OP - there are always a lot of difficult questions and situations when you have an alcoholic in the family and children to consider, even years after you split. 10-15 years ago I got great advice and support on the Relationships board here and would recommend you post there for input on the wider issues of alcoholism and family rather than AIBU.
Logistically, when you have a child, it can seem the connection is ever-present. At the same time, you will have to emotionally distance yourself from your ex and his problems if you're going to stay sane and live your own life. Yes, his drinking may kill him and there's absolutely nothing you, or your children, can do about that. It's pitiable but beyond your control.
With DC I've always gone for age appropriate truth and never hidden the basic facts, which are corroborated and understood by wider family on both sides luckily. I've made it very clear that none of what happened was their fault and that they have no responsibility for the way their father behaves.
I tell DC that they probably inherited all the good stuff from his side and none of the bad (but I'll always be on tenterhooks with DC around alcohol tbh).
My DC were so young when we split that there is no memory of him ever being here with us. So for us, it's more explaining why he is the way he is now, why he never visits, why he never remembers birthdays or Christmas, why when we do see him (during visits to wider family) he smells funny, talks funny, hides bottles around the house, and so on.
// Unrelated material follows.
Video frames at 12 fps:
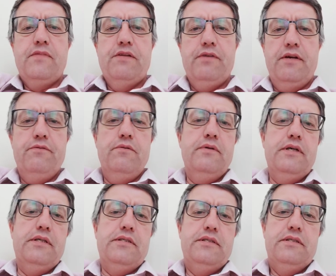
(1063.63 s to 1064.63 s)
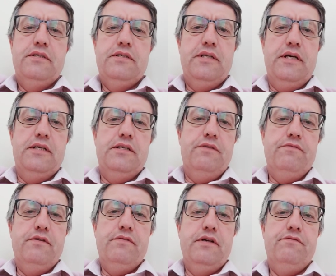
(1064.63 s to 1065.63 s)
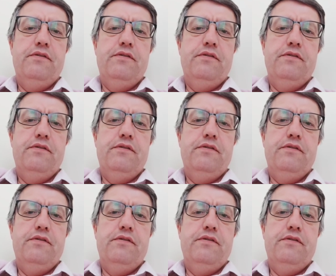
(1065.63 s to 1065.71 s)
They've always stated that they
Occasionally when smaller, we've had tears and frustration that DC's dad isn't like X's or Y's dad who is always reads bedtime stories, takes them to the park, and bakes them birthday cake. After cuddles, we've usually gone through all the other families at school and identified a whole range of people with good dads, bad dads, no dads, and everything in between.
At one school there was a group for children from divorced and blended families. DC was invited to join and the staff noted a mature attitude and sensible advice to another child with an alcoholic parent.
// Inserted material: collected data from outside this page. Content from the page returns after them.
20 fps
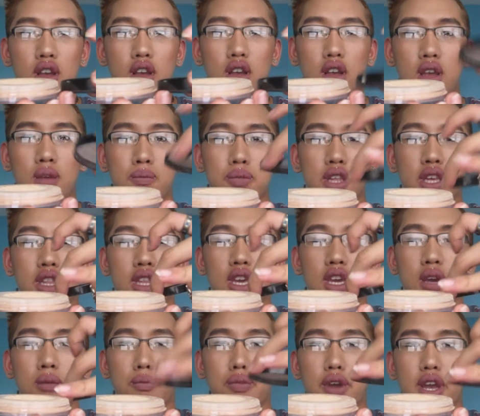completely
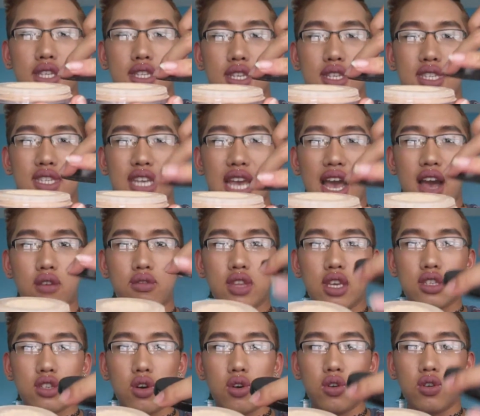compresses down
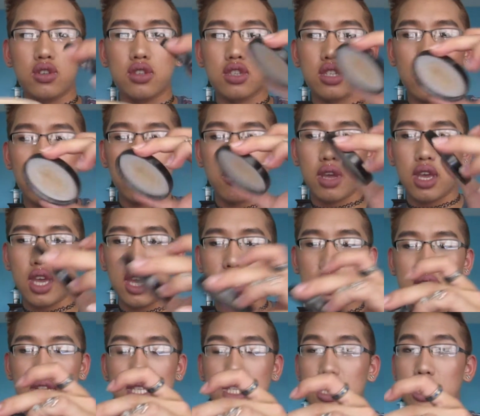these holes so it
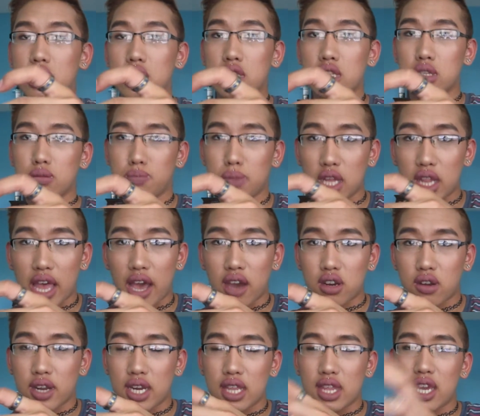doesn't spill out
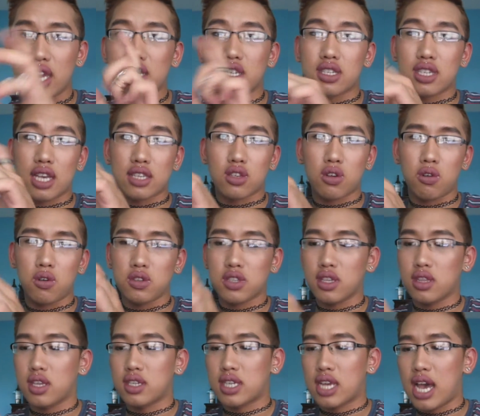or anything. It just has holes
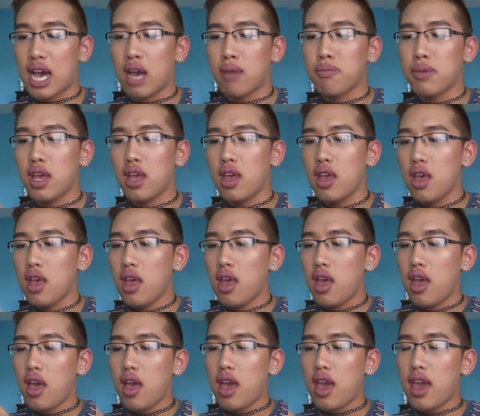on the top.
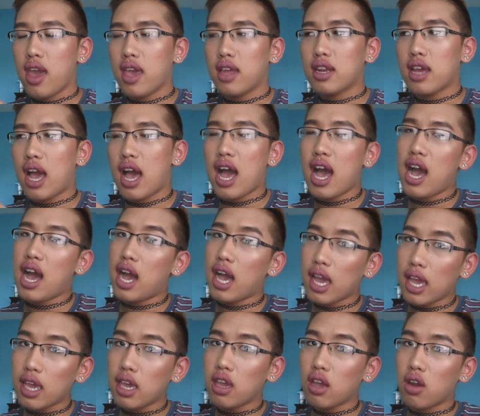And
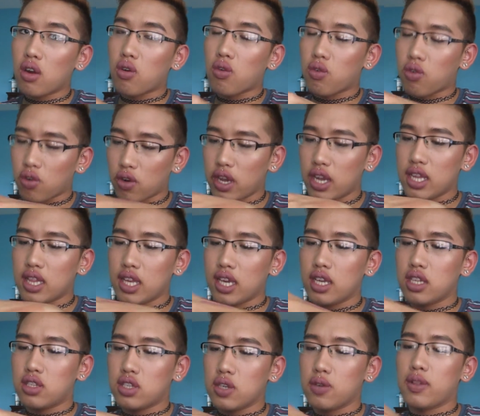I really
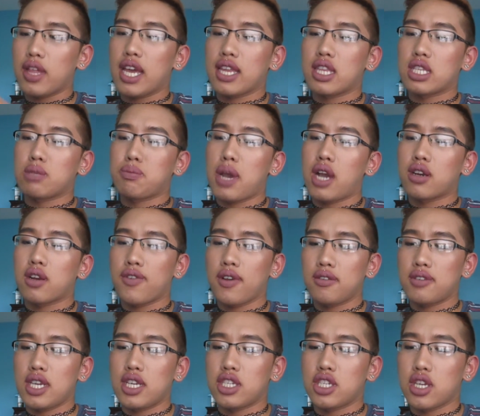do like this powder
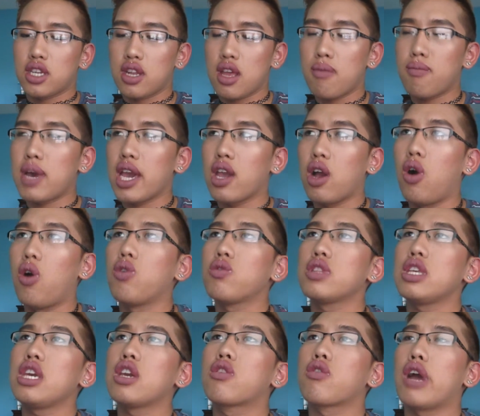foundation. My
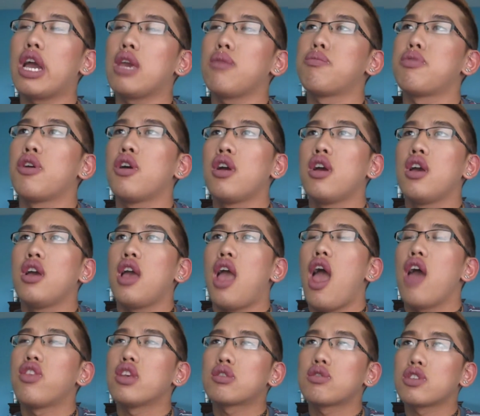only gripe,
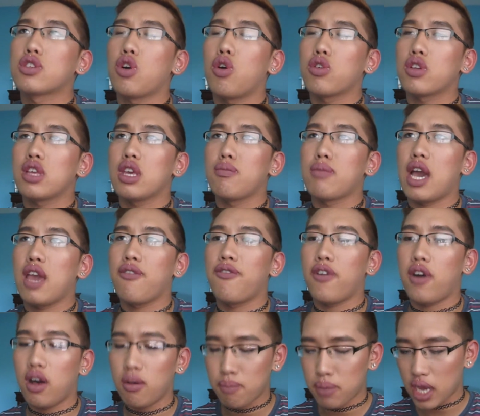and this was totally my
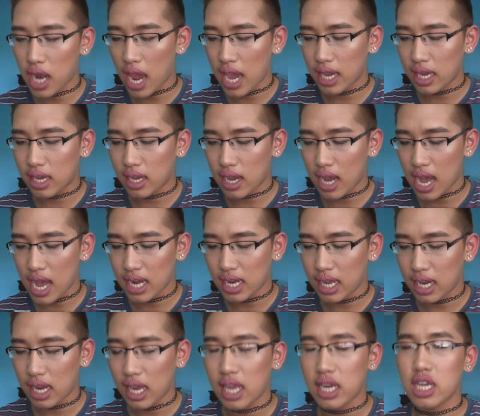fault, but I got
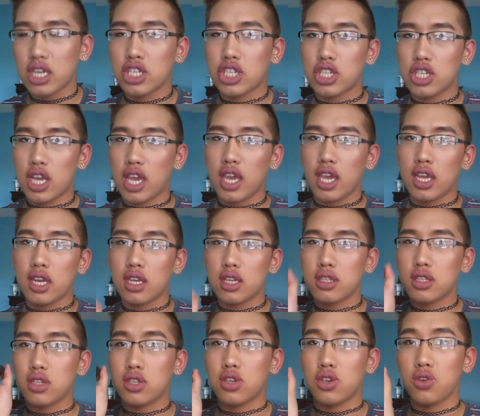it in a shade
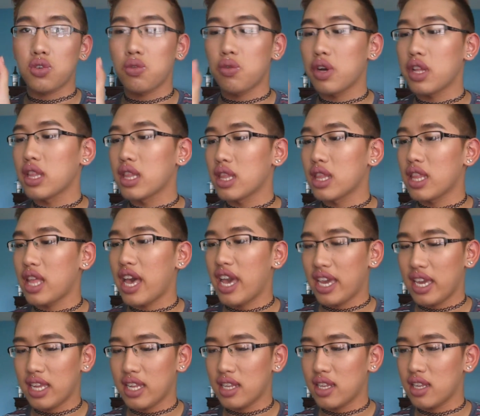too
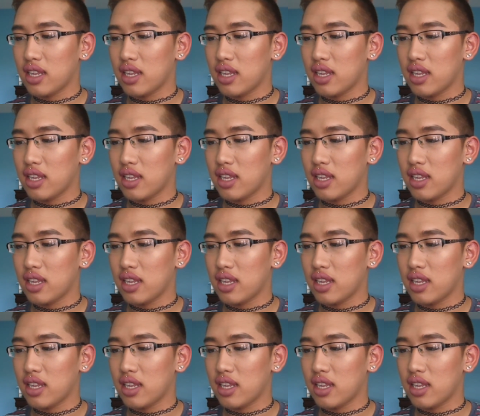light.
Unlike you, I did always know about my ex's drinking but we were relatively young when we married and I didn't realise it was alcoholism, or what that really meant, until I was expecting DC. It was only when we got to our late 20s and everyone else slowed down with drinking and partying that I realised that exH couldn't or wouldn't stop.
It was then a couple more years before I realised that for the purposes of protecting and raising DC, the distinction didn't really matter. He was unsafe to take care of them (brought home to me starkly when a babysitter declined to leave DC in the house after her shift until I returned late at night, as he was drunk and incapable), made himself unable to work to support them, and was spending money from my account at a rate that would have bankrupted me if I allowed it to continue.
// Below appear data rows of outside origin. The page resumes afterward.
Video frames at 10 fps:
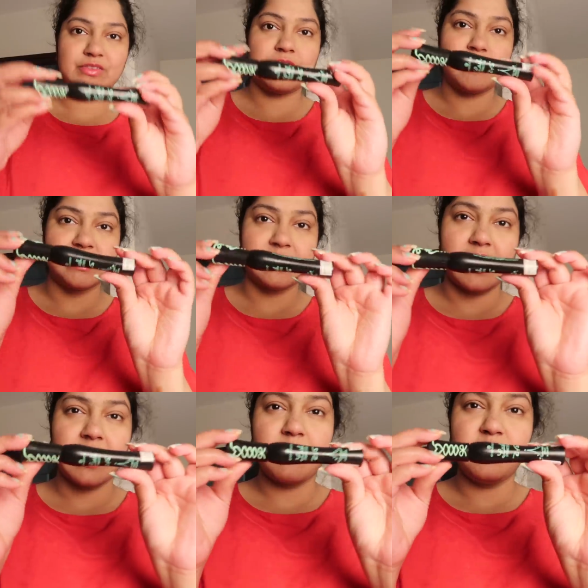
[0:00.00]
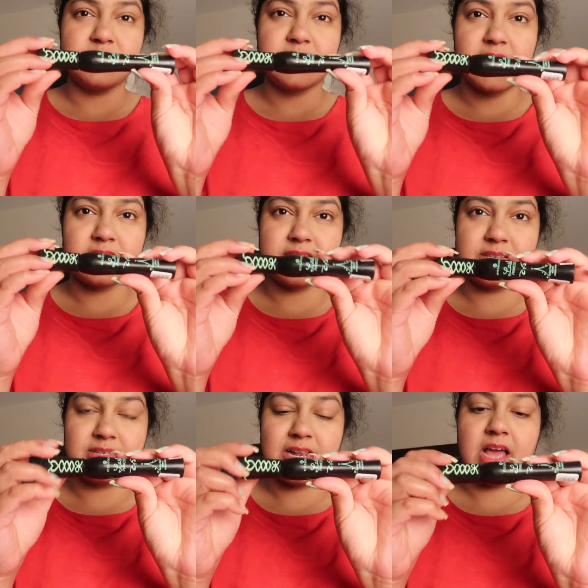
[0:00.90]
So for mascara, I'm using
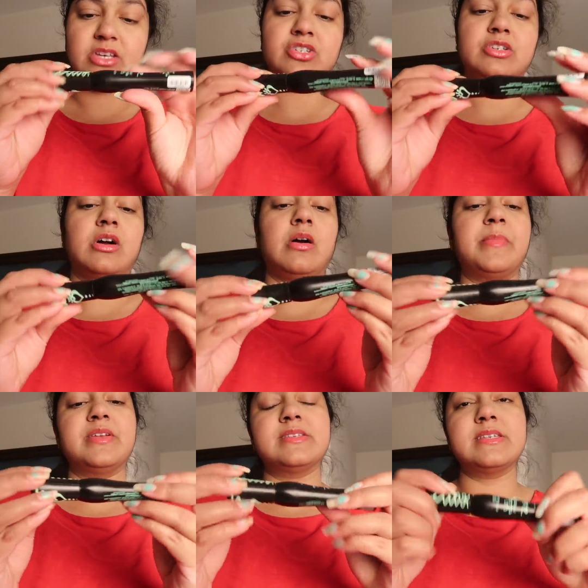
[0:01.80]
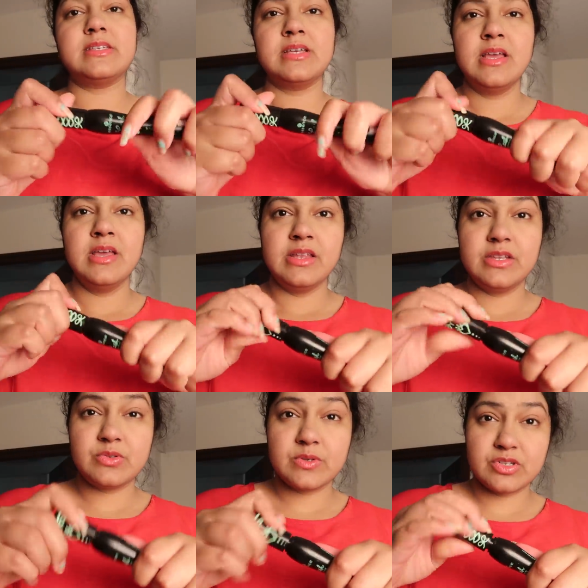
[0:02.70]
Essence Lash Princess.
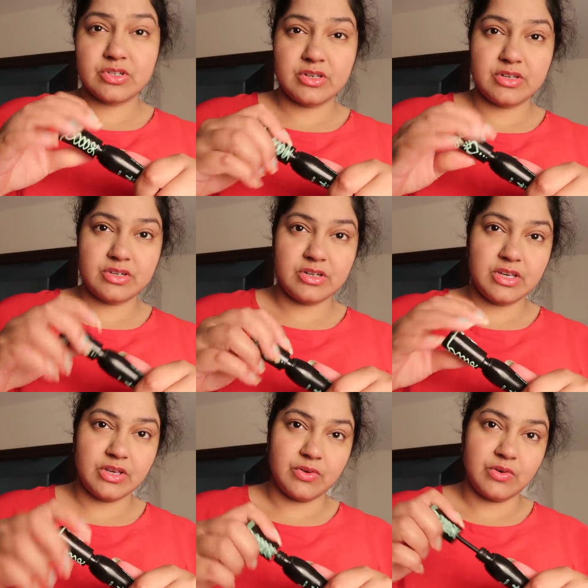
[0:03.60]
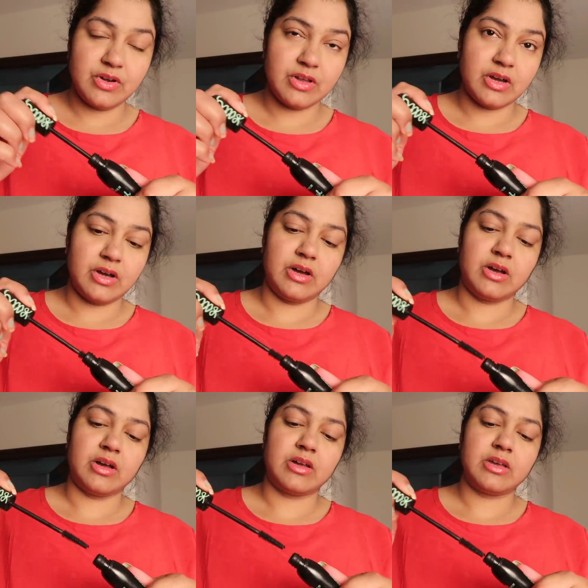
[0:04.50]
This one's really, really good.
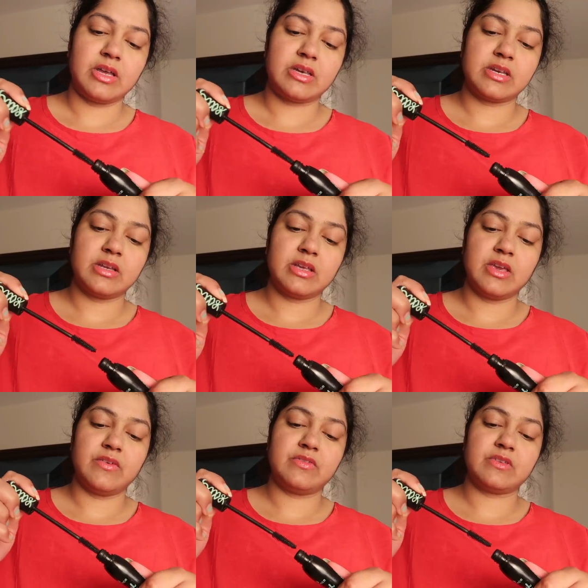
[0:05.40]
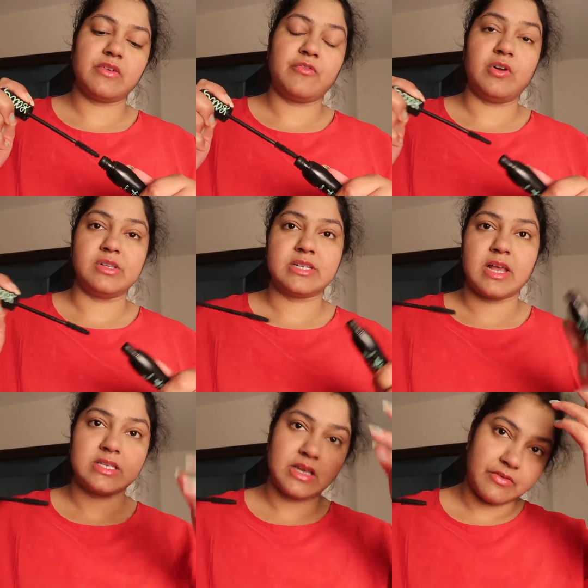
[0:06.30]
It gives a false
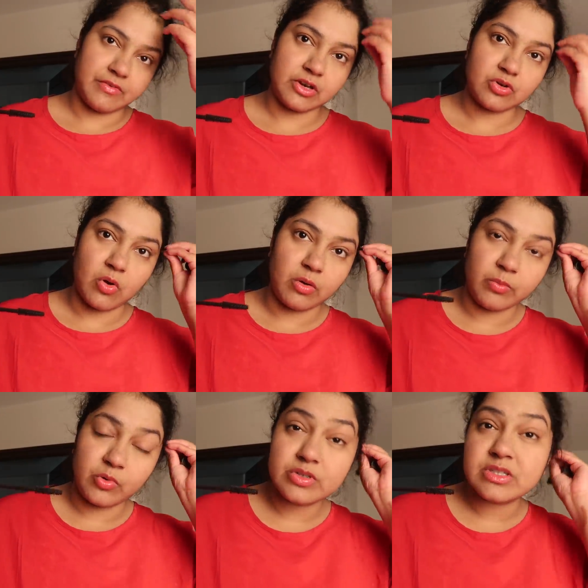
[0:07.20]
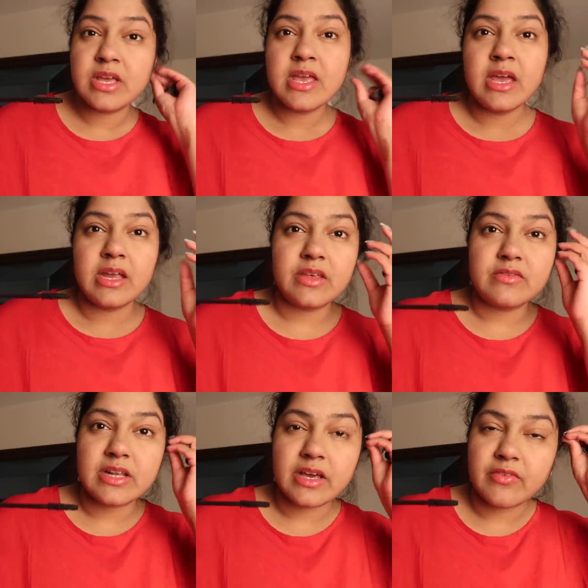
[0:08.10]
lash effect almost. It
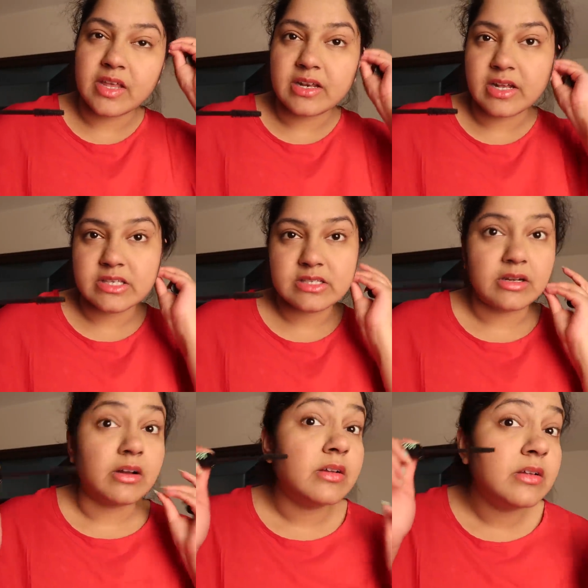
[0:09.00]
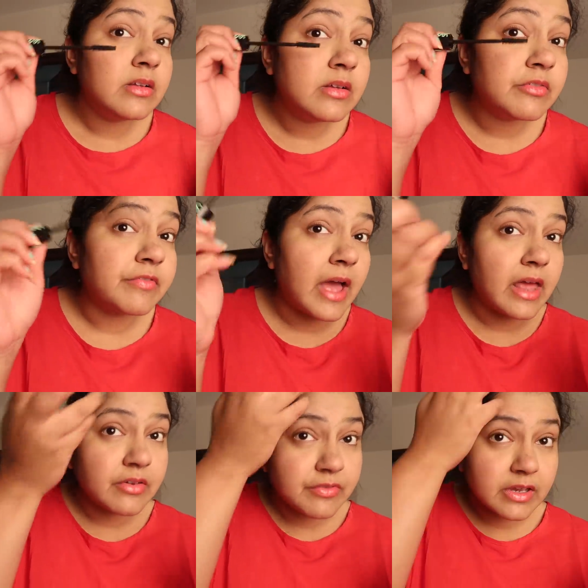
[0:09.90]
gives like a very nice
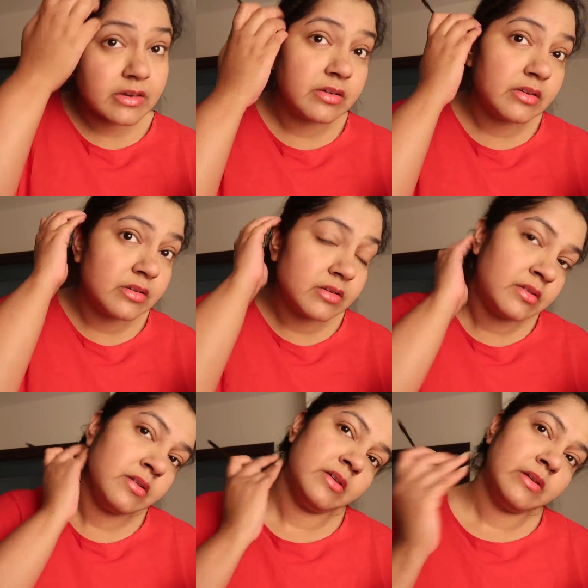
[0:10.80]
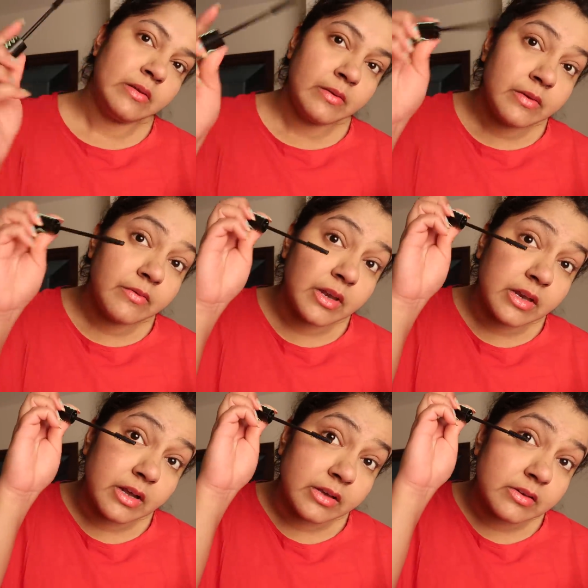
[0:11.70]
fan effect.
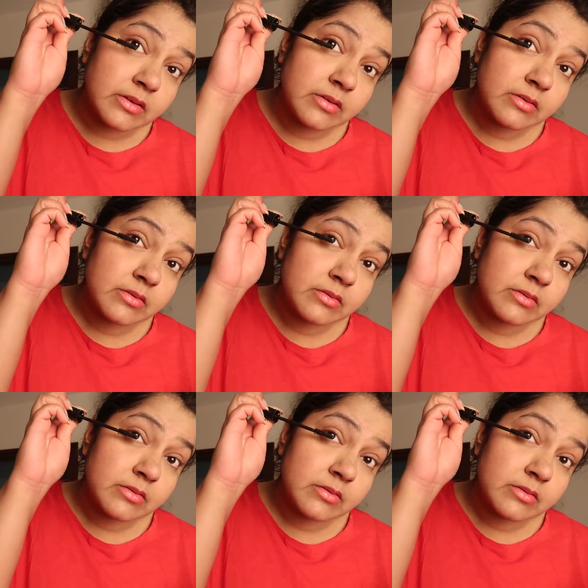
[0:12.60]
Very nice.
I've been through the vomiting blood, liver damage, seizures, brain scans and the pity of countless medical staff during our marriage. He was diagnosed as an alcoholic in three separate countries so no ambiguity. I've shouted, wept, pleaded, bargained with him. Nothing I said or did ever made the slightest bit of difference to anything. Every single time exH celebrated each small recovery with more drink. I'm guessing he still does but no longer ask.
I'm still sad about such a wasted life and wasted potential but it's largely depersonalised now.
I suspect that one day I will get a call from his family to let me know he is in hospital and probably dying, and I will have to make the hard decision about whether or not to get DC on a plane to see him one more time. If they're old enough, it may be their decision by then.